About this task:
Although the data below contains pictures, please reproduce only its words, exactly.

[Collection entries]
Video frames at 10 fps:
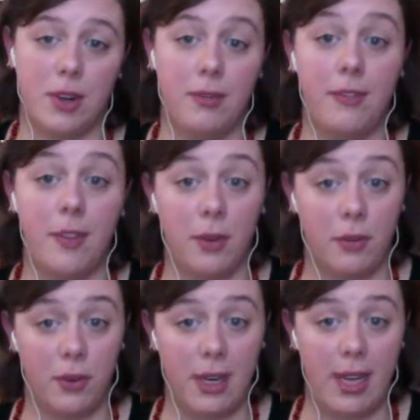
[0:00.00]
feel free
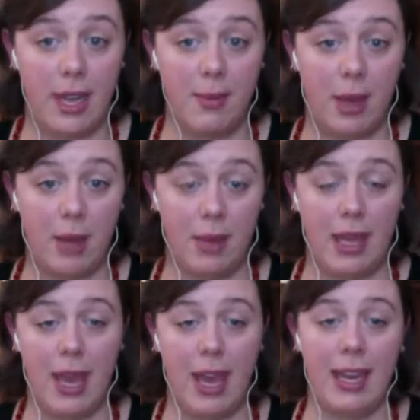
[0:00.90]
to email me
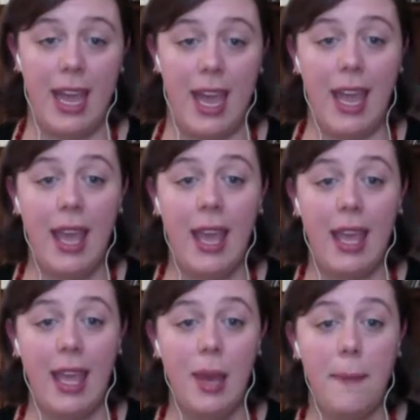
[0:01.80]
at
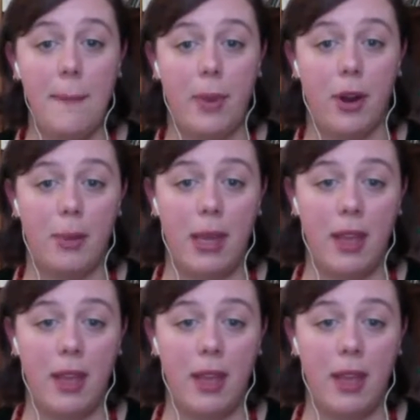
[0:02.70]
AEBarbie,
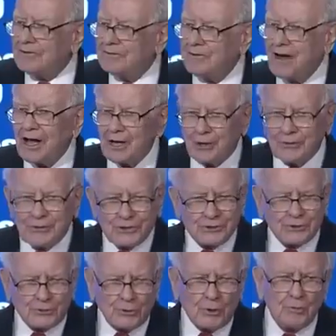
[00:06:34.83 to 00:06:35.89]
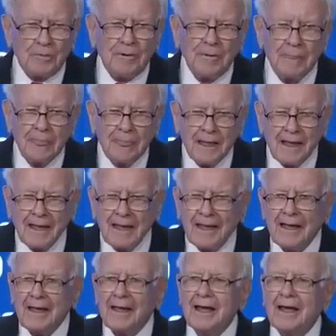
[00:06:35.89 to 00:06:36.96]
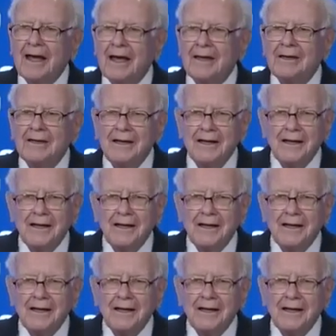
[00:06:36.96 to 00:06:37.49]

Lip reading: followed this group, and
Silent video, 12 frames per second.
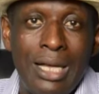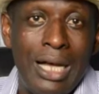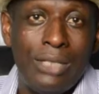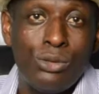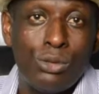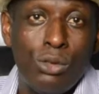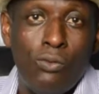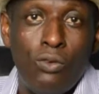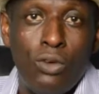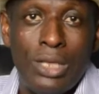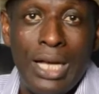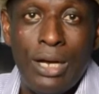and to go
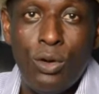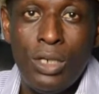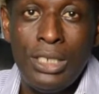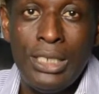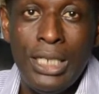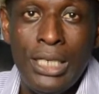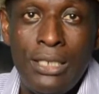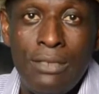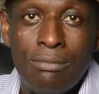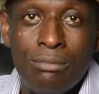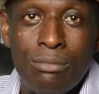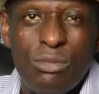for that holiday,
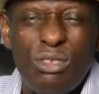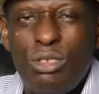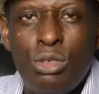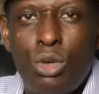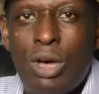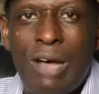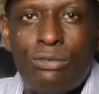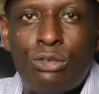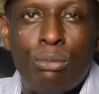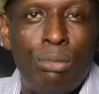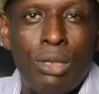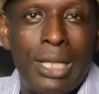you don't have to
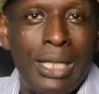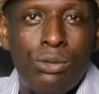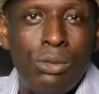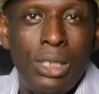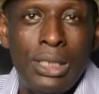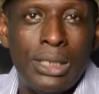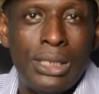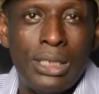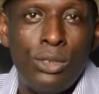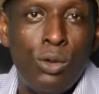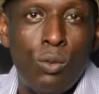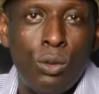bother to
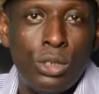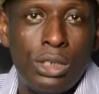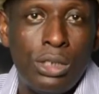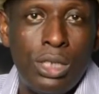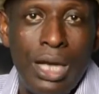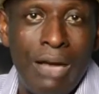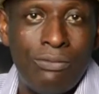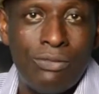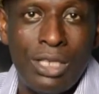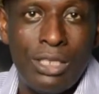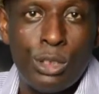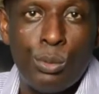listen or watch
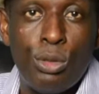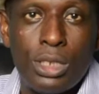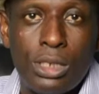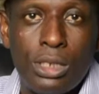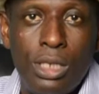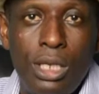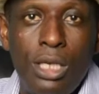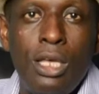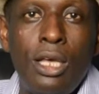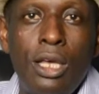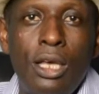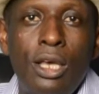after this point.
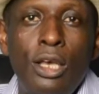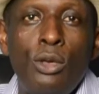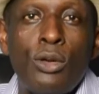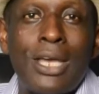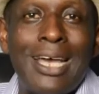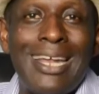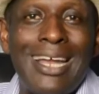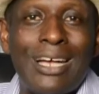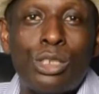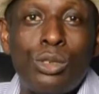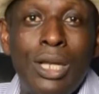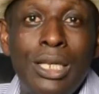You can
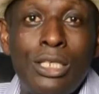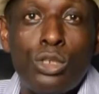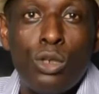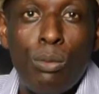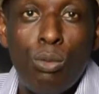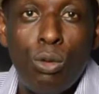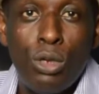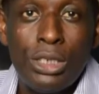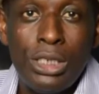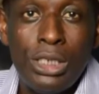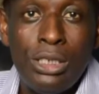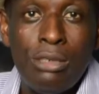actually stop
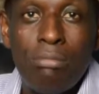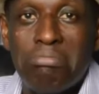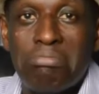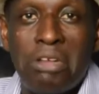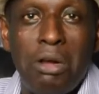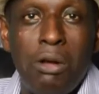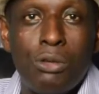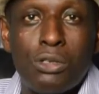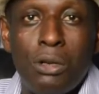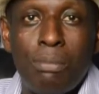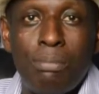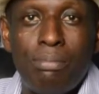watching, close up,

Answer section:
Video frames at 10 fps:
[0:00.00]
feel free
[0:00.90]
to email me
[0:01.80]
at
[0:02.70]
AEBarbie,
[00:06:34.83 to 00:06:35.89]
[00:06:35.89 to 00:06:36.96]
[00:06:36.96 to 00:06:37.49]

Lip reading: followed this group, and
Silent video, 12 frames per second.
and to go
for that holiday,
you don't have to
bother to
listen or watch
after this point.
You can
actually stop
watching, close up,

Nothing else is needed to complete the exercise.